• Data provided:

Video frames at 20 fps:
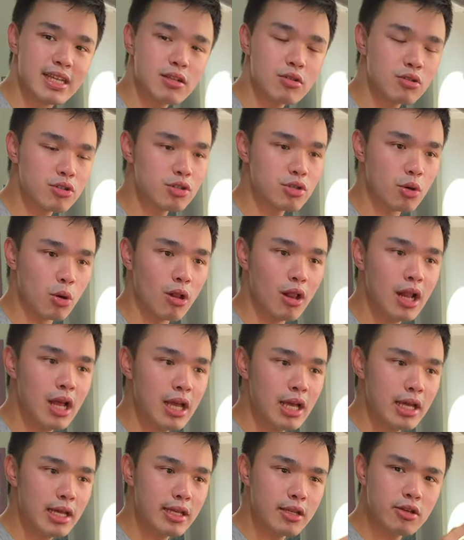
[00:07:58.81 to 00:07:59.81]
control,
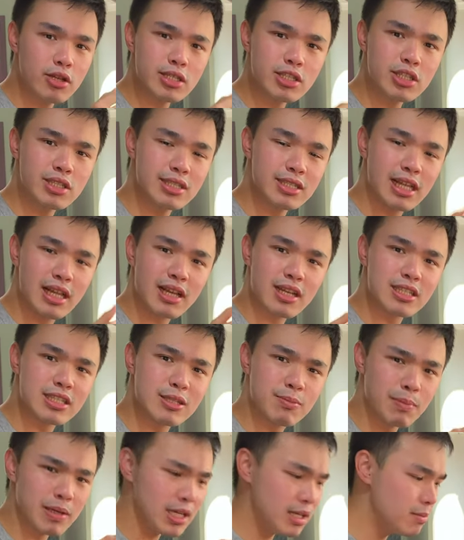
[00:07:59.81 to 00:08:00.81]
you can just select a
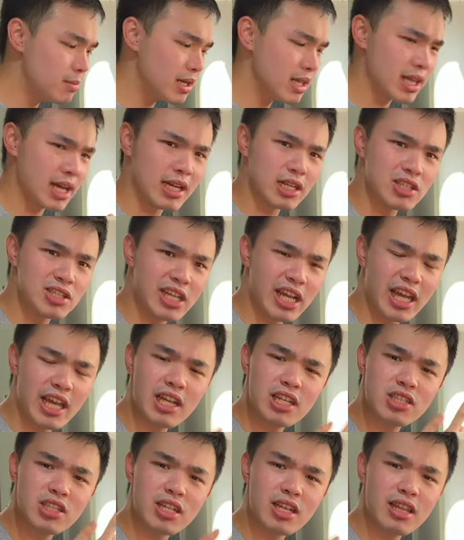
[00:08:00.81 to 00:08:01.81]
speed by like
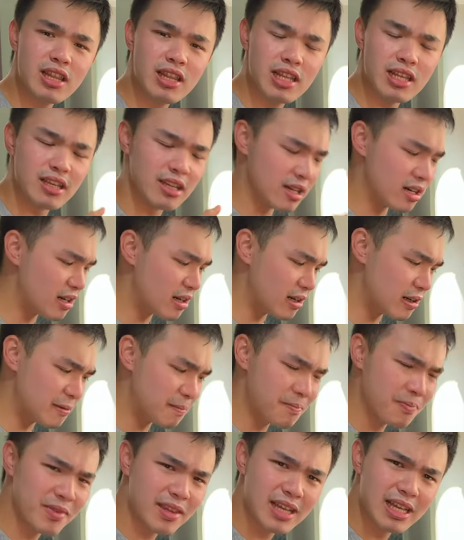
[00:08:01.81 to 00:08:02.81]
changing the
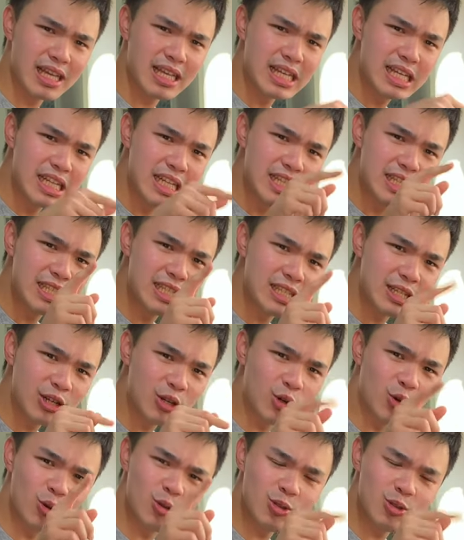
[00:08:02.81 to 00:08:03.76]
cruise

• About this task:
Repeat every record above exactly. Omit the pictures.

• Answer for this exercise:
Video frames at 20 fps:
[00:07:58.81 to 00:07:59.81]
control,
[00:07:59.81 to 00:08:00.81]
you can just select a
[00:08:00.81 to 00:08:01.81]
speed by like
[00:08:01.81 to 00:08:02.81]
changing the
[00:08:02.81 to 00:08:03.76]
cruise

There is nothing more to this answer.